6. The bunnies at Civic Center -- This is another thing that's already around, but I probably will not have time to experience before I leave. A new public art installation, at Civic Center Plaza through April 25, consists of giant inflatable white rabbits. Pagan symbols of springtime fertility? Postmodern kitsch geared toward Instagram selfies? An allusion to the song "White Rabbit" by classic S.F. band Jefferson Airplane? I wish I could see and decide for myself.

7. ShortLived Championship Round -- A play of mine competed in Round 3 of ShortLived but narrowly lost to "Goodsell, Good Life" by Tommy Lazer and Suzil Von -- now the 6 winning plays of the last 6 weeks will compete against one another for the $5000 grand prize. I'm kind of rooting for Tommy and Suzil, because there is more dignity and prestige in losing to a play that goes on to win the grand prize, right? Another event that I probably won't be able to squeeze in before I go, this is happening at PianoFight on April 14, 15, and 16, and I hear tickets are going fast.

8. What Rhymes With America -- The Bay Area premiere of this Melissa James Gibson play, directed by my friend and fellow Theater Pub writer Robert Estes, is playing in Berkeley through April 24. I am way overdue to see Robert's work as a director and feel bad that, once more, I must decline his invitation! As a "painfully funny portrayal of everyday people working through what it means to be human in America today," it sounds like it might make a good companion piece for Will Eno's Middletown, which I DID manage to catch last week, and is at the Custom Made Theatre through April 30.

9. The Lion -- Why you gotta play me like this, ACT? You open a new theater in 2015, you emphasize that all the shows there will have longer runs (2-3 months) than the typical ACT show, and just when we all get used to that idea, you book a show there for only two weeks?

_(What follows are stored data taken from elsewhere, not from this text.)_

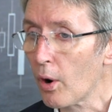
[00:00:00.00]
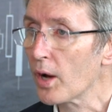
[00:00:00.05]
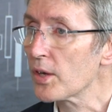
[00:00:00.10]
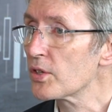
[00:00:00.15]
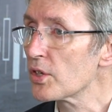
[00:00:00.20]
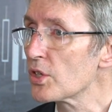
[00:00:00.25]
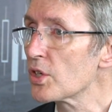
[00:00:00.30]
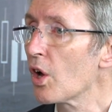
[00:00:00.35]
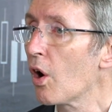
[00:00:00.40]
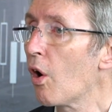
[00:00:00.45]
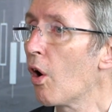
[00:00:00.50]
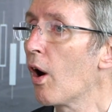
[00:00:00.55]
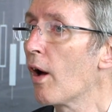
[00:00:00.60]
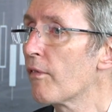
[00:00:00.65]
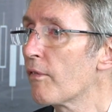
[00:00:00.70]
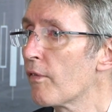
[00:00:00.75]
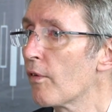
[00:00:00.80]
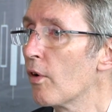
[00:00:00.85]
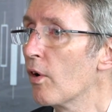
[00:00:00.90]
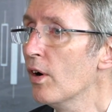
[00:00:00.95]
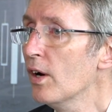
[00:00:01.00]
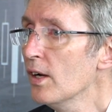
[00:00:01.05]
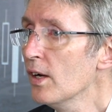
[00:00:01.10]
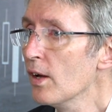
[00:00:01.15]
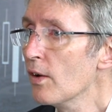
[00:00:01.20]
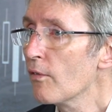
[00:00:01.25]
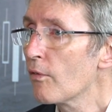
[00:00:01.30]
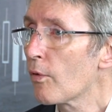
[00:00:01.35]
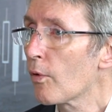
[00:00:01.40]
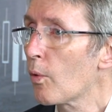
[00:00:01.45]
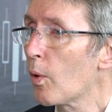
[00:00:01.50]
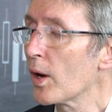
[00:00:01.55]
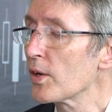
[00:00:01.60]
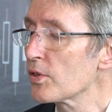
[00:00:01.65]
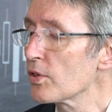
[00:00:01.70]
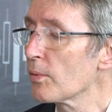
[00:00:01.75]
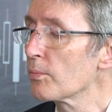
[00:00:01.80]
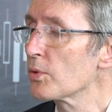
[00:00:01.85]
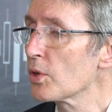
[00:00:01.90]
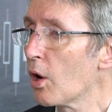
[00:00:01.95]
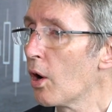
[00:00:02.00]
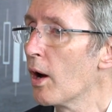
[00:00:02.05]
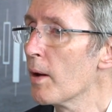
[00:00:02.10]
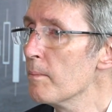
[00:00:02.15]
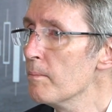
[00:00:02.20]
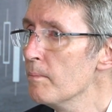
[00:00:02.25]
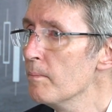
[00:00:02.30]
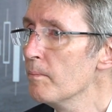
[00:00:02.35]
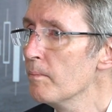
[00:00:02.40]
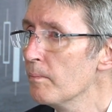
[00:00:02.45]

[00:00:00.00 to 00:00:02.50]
prices high for quite some time.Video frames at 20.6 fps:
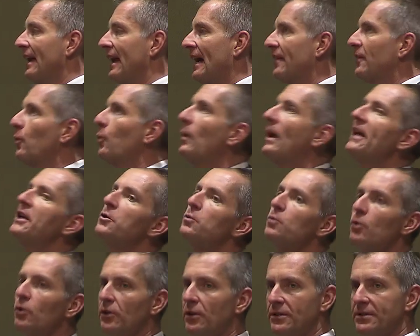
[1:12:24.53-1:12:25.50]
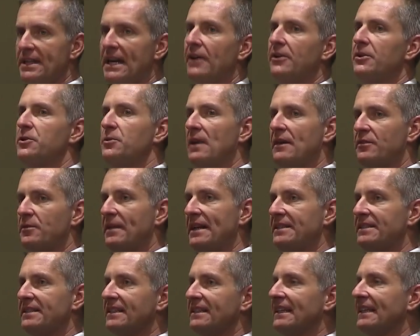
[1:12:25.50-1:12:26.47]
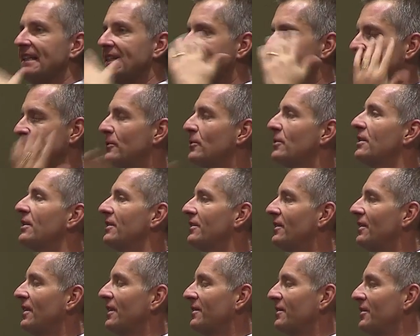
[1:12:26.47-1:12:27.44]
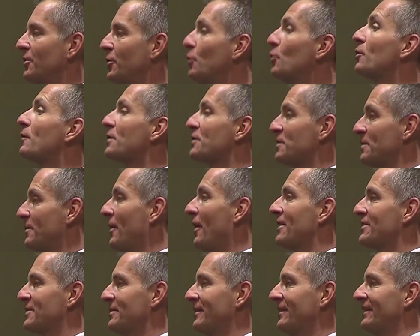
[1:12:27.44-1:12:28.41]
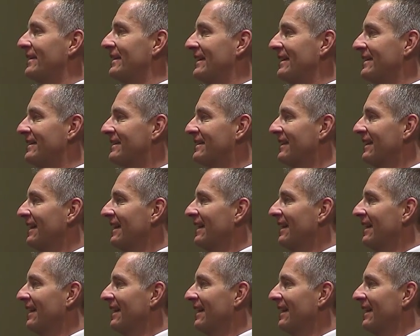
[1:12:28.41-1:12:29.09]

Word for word: And the way you rule those out is you have to basically consider the, the universe of possibilities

I want to see The Lion as part of my burgeoning fascination with the genre that my friend Stuart has dubbed "the hipster musical," and also because the pull-quote they're using, "Only the hardest-hearted could resist!" makes me feel like I must go if I don't want to be considered an unfeeling Scrooge. Unfortunately, it closes May 1.

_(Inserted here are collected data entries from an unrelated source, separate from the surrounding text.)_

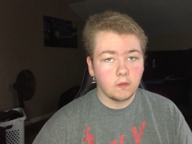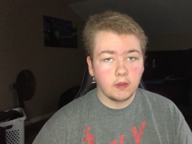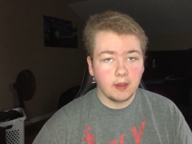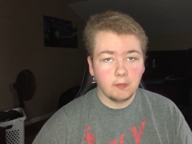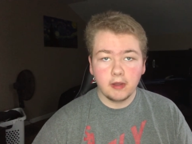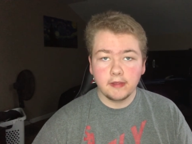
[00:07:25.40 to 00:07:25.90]

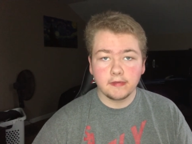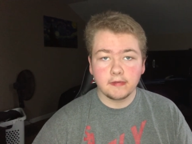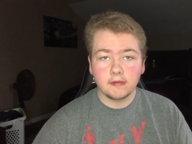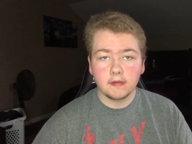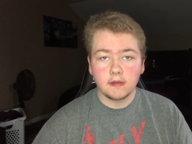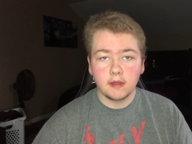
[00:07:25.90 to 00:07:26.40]
it
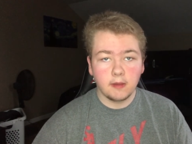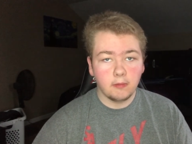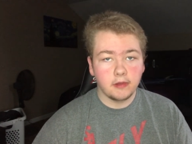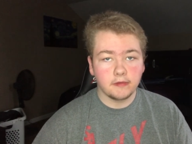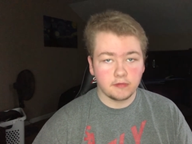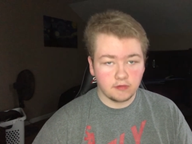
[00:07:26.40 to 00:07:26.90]
was. It
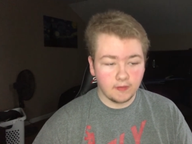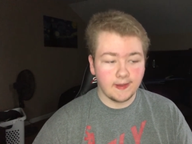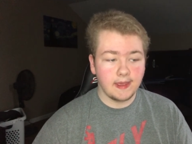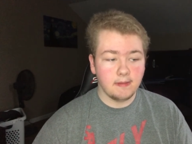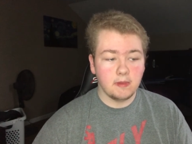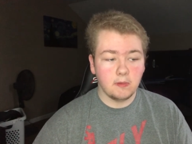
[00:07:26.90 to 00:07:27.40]
was. To
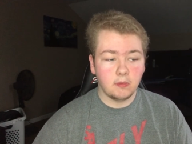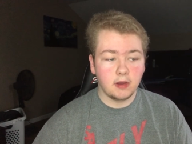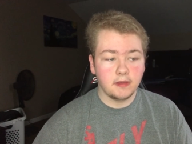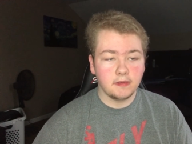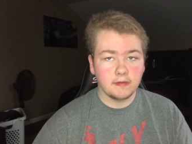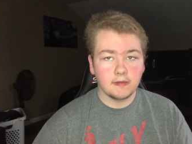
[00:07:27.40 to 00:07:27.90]
him it
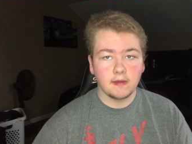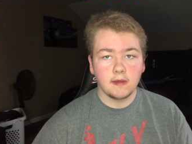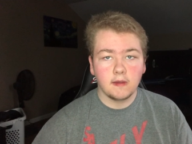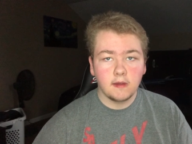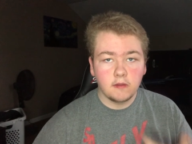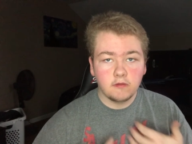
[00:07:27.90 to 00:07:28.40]
was.
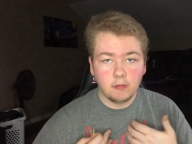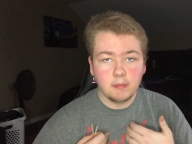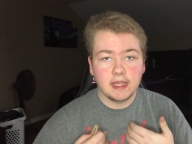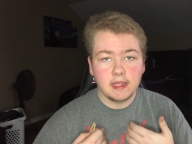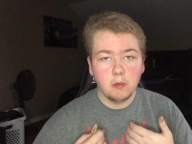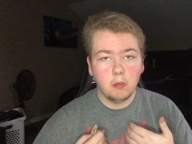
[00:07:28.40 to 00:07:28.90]
To
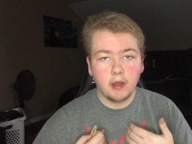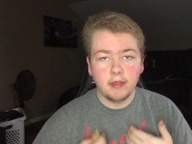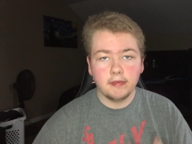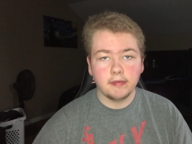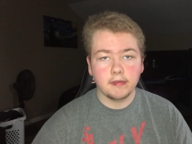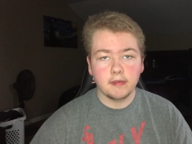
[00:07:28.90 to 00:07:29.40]
me it
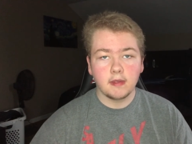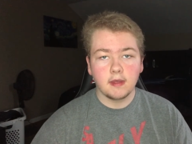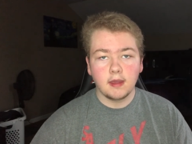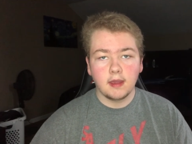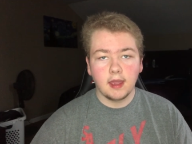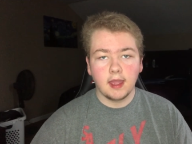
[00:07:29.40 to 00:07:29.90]
was.
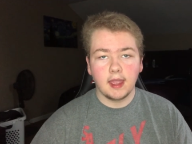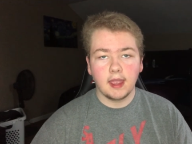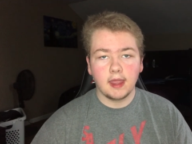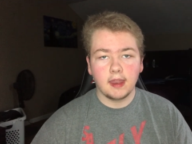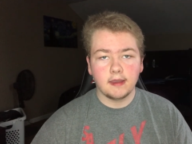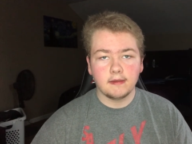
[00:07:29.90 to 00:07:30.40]

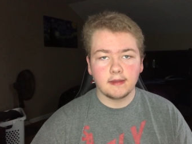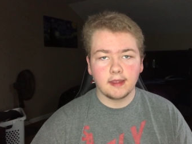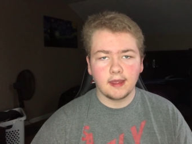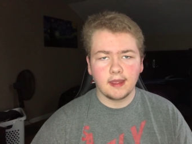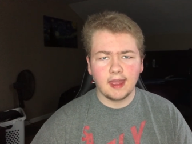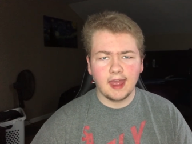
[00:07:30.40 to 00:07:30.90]
And
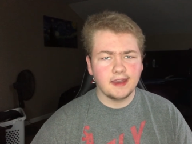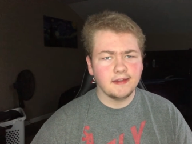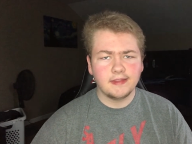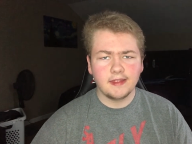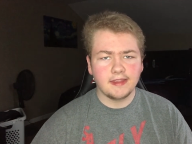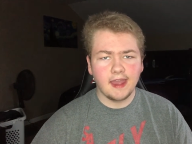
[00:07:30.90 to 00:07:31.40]
end of
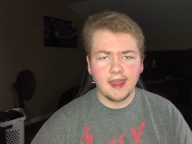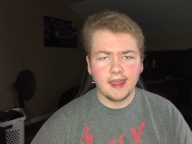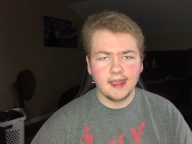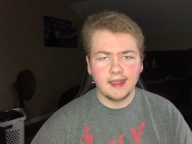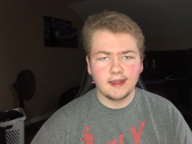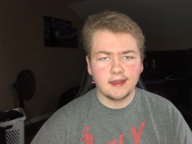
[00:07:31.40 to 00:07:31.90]
the
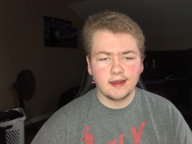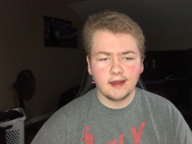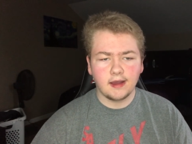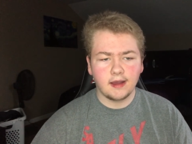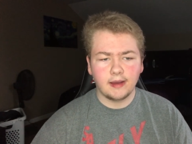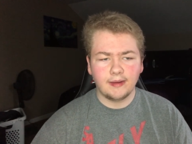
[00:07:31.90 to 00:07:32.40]
day,
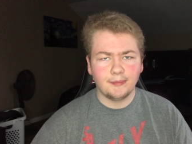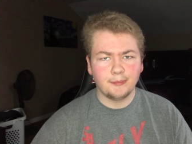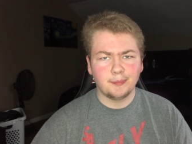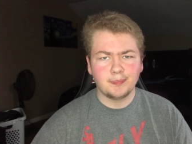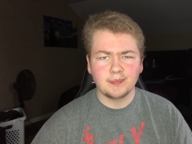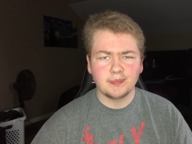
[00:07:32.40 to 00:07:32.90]
um,
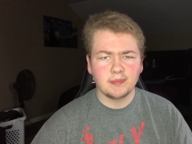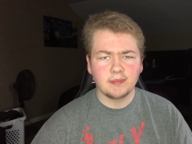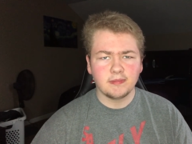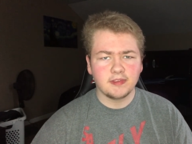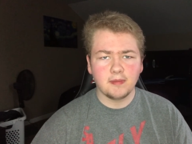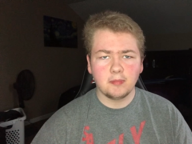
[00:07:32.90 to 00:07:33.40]

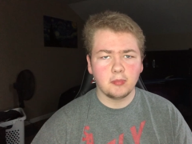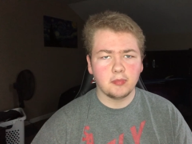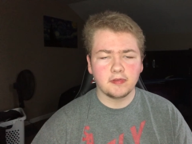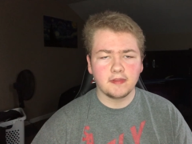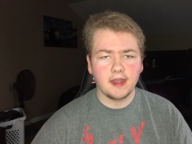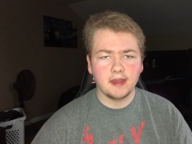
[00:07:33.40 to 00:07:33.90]
simple
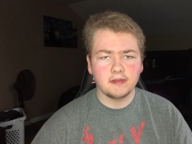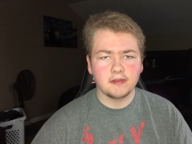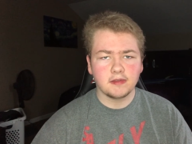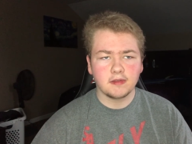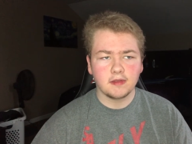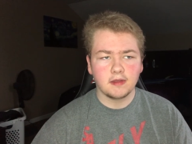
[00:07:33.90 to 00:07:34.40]
mistakes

10. Home Invasion -- The first production by 6NewPlays, a collective of playwright-producers, is by the prolific local writer Christopher Chen, and it sounds very cool: a Hitchcock-inspired surreal murder mystery play that is being staged in living rooms around the Bay Area. Check out the interview my friend Barbara did with Chris Chen for the Theater Pub blog. Most of the performances are sold out, so I really hope they might choose to revive it at a later date! For more: 6NewPlays.com.

Saturday, April 9, 2016

Frida Kahlo, Disney Princesses, & Toxic Love

Warning: rant ahead contra a certain strain of modern feminism.


I saw this meme on Facebook today, and it really pissed me off. I understand the desire for female role models who aren't Disney Princesses, but goddamn it, whoever slapped this together seems mind-bogglingly unaware that Frida Kahlo was all about Toxic Love. To a much greater extent, I would argue, than Snow White or Belle or Cinderella.

This is not to belittle Kahlo or attempt to devalue her as an artist. On the contrary, I think her value comes from how powerfully she was able to transform her suffering, romantic and otherwise, into art. But she and Diego Rivera had an extraordinarily tempestuous relationship that pretty much epitomizes Toxic Love, and this attempt to portray Kahlo as a Strong Female Artist Who Don't Need No Man does no one any favors. 

Truth be told, it is easier for me to relate to Kahlo knowing that she loved not wisely but too well,  that she was incredibly strong in many ways and yet incredibly vulnerable at the same time -- that she was a complex human being, in other words, not an invincible and perfect superwoman.